結局、薫は翠紗の乳母をおかず、自分で育てることを選んだ。
何から何まで翠紗の面倒を見て、丁寧に毎日を過ごしている。

あの様子を見て我は自分の母を思った。
我は母を知らぬから……カジャルが我の元に来た幼き頃は、カジャルの母の思い出をよく聞きながら眠ったものだ。

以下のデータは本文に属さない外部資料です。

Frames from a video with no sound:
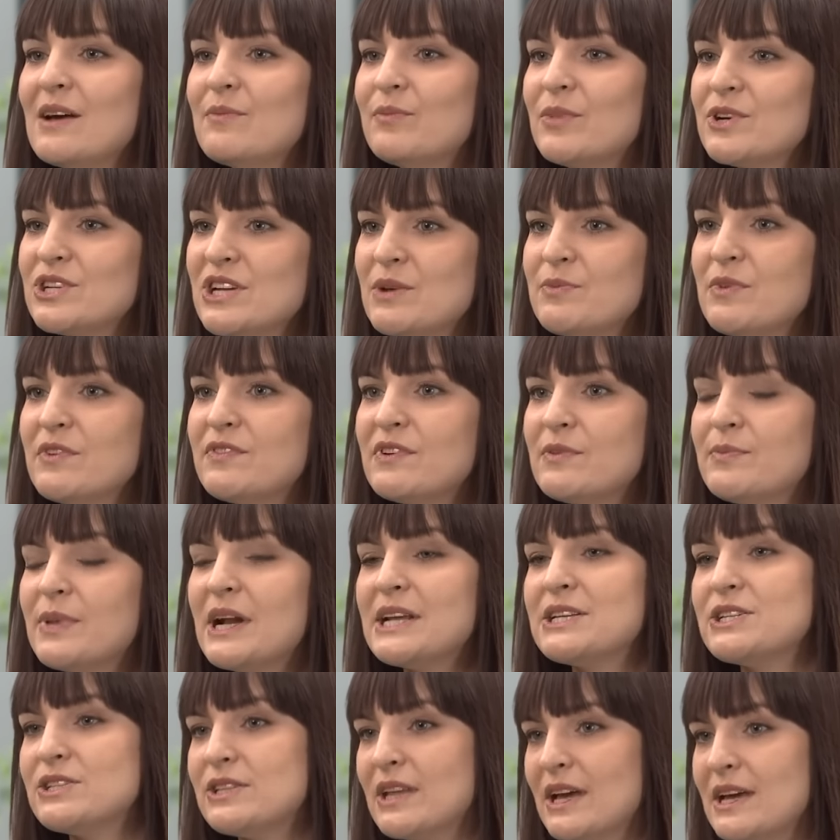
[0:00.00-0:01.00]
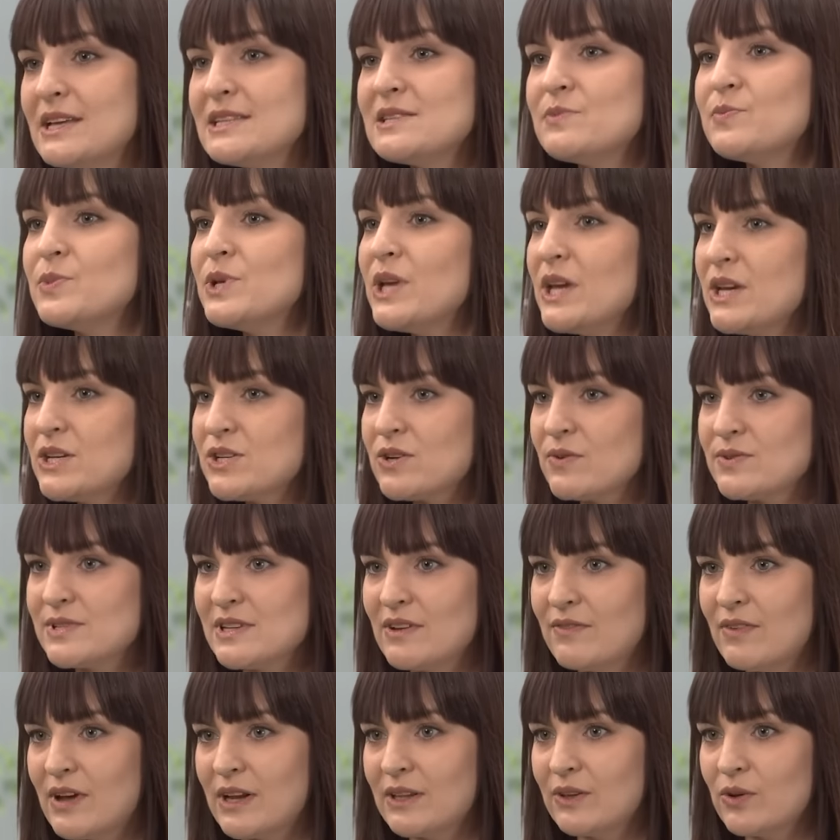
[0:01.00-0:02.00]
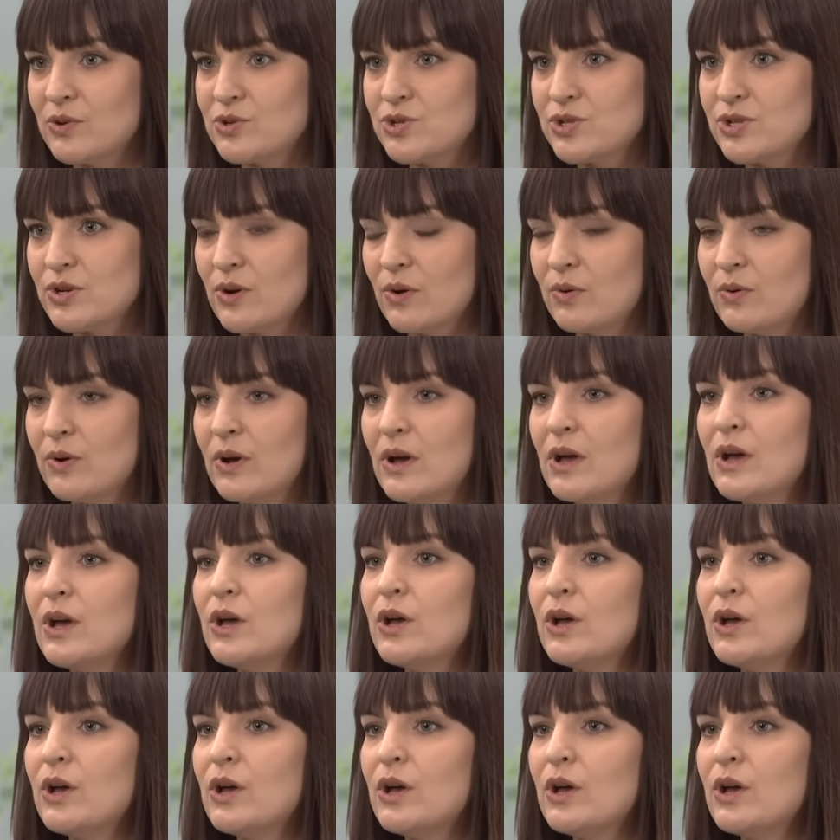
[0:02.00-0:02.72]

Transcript: możemy wybrać te z mniejszą zawartością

物心ついた時から一人で寝ることが普通だった我には、それ以外のことなど考えたこともなかった。
しかし翠紗は今、眠りにつくまでずっと母の薫が付いている。
そして、眠った顔を幸せそうに見つめてくれる母の元で翠紗は育っている。
それを見ていて、このような幸せがあったのかと今更ながら思った。

大人になった今、愛する薫と夫婦になり幸せになっているのに、どうしても母への渇望というものがなくならない。

我はフっと軽く笑み、自分を愚かに思った。
薫はいつか言った。

考えても仕方のないことを思っても良くない考えに行き着くだけ。

本当にそのとおりだ。
我には母の思い出はないが、確かに母から生まれここにいる。
産んでくれた母がいることが大事なのだ。
もうそれでいいではないか。

「きゃはは!!」

翠紗の笑う声が廊下まで響いて我は思わず頬が緩む。

そっと扉を開けると、薫が銀色の塊を持って翠紗を追いかけていた。

「わあ!おうさま!おかえりなさい!」

翠紗がうれしそうな笑顔で我の足に飛びついてきた。
可愛らしい小さな手で。

「翠紗、鬼ごっこか?」
「蘭紗様、おかえりなさい!早かったですね!」

薫も笑顔で走ってきて我に飛びついてきた。

「どうしたのだ二人共」

我も思わず笑顔になって翠を抱き上げ、頬に口付けをし、腕の中の薫にも口付けをした。

「ふふ……僕これを作ったんですよ」

薫が見せてきたものは、銀糸の織布で作られた丸い物だ。
狐の耳らしきものと尾が付いているようだが……

「これは?」
「翠から、あまり王様と遊べないから、王様のお人形がほしいってねだられちゃって、そこで、衣装係さんに頼んで銀糸の布をもらったんですよ、これ僕が作ったんです」
「これ、おうさまなんです」

翠紗が嬉しそうにそれを薫から受け取ってぎゅっと抱きしめた。
胸が暖かくなるのを感じた。

「それがか?」
「はい!」
「それでね、いま人形の蘭紗様と翠の鬼ごっこしてたんです、でも持って走るの僕なんですけどね」

薫は笑いながら翠の頬を指でつついた。
翠は嬉しそうに首をかしげる。

「そうか……これは我か……うむなかなか……そうだな……似てはいないが……」
「にてます、お色がいっしょですよ」

翠が口を尖らせてすねたように言うので思わず声を出して笑うと、薫も声を出して笑った。

こんな幸せな瞬間があったとは……
ないものをねだっていては……バチがあたるというものだな。

我の心はどこまでも軽くなるようだった。